Work to complete:
An exact transcription of the entries is required, with no images included.

----- Material to process

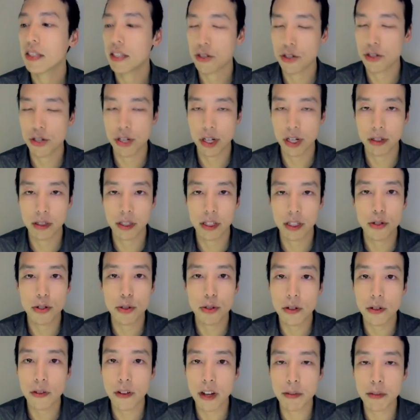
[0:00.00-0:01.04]
These are generally
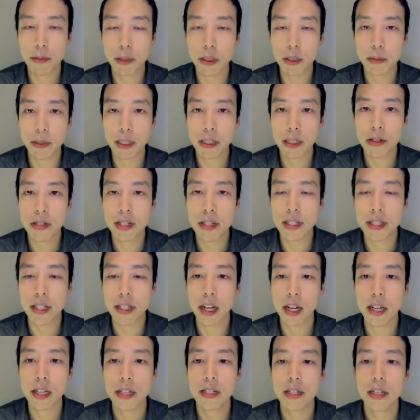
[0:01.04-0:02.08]
2 to 5 millimeters in
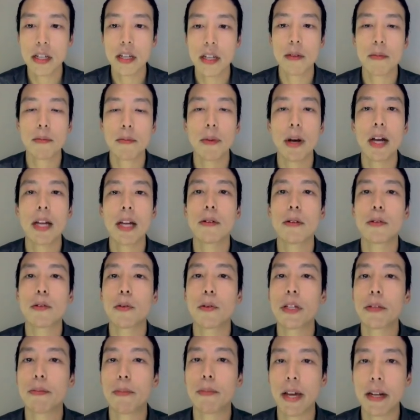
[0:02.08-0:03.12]
size, but
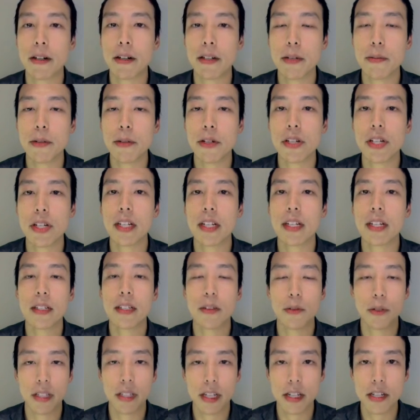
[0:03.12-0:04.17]
with better imaging,
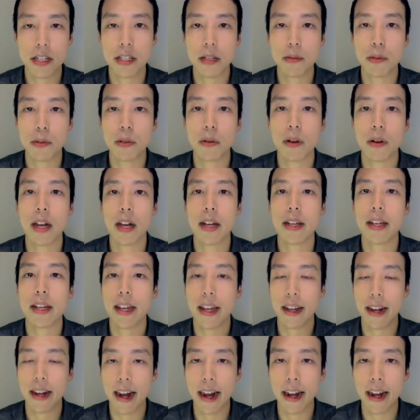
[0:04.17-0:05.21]
with SWI
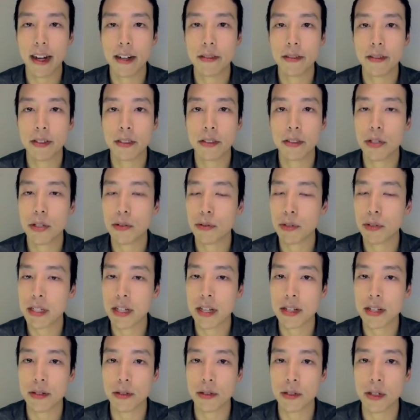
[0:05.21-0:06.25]
at higher field, 3
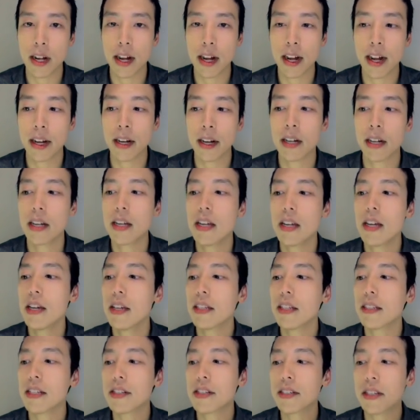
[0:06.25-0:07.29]
Tesla or higher,
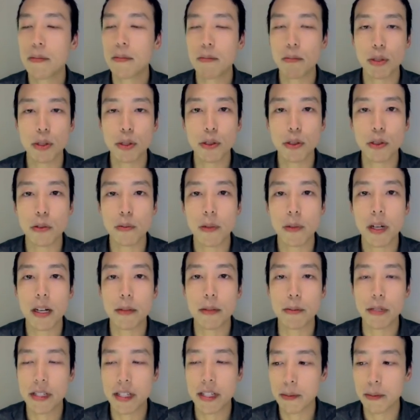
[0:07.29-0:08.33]
these can bloom
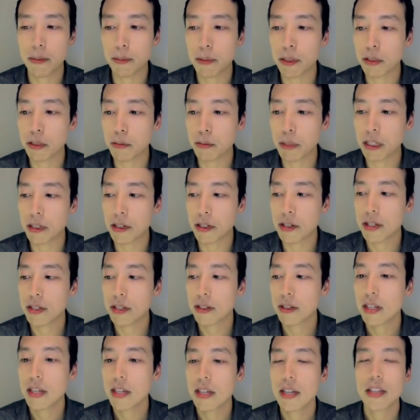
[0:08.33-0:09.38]
up to 10 millimeters.
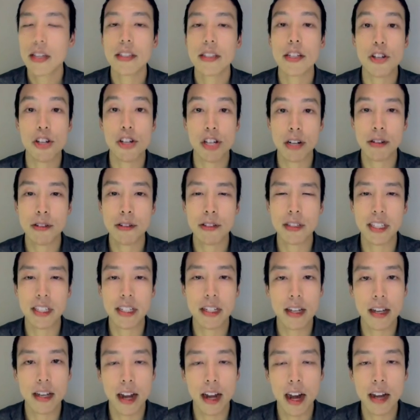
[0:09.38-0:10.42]
They're
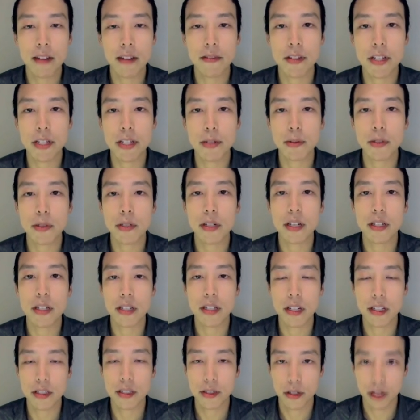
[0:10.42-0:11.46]
generally not visible
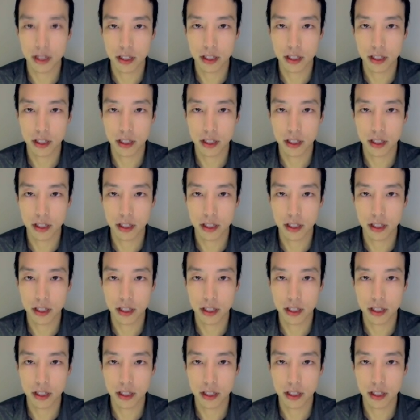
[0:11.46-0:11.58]
on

----------

Answer section:
[0:00.00-0:01.04]
These are generally
[0:01.04-0:02.08]
2 to 5 millimeters in
[0:02.08-0:03.12]
size, but
[0:03.12-0:04.17]
with better imaging,
[0:04.17-0:05.21]
with SWI
[0:05.21-0:06.25]
at higher field, 3
[0:06.25-0:07.29]
Tesla or higher,
[0:07.29-0:08.33]
these can bloom
[0:08.33-0:09.38]
up to 10 millimeters.
[0:09.38-0:10.42]
They're
[0:10.42-0:11.46]
generally not visible
[0:11.46-0:11.58]
on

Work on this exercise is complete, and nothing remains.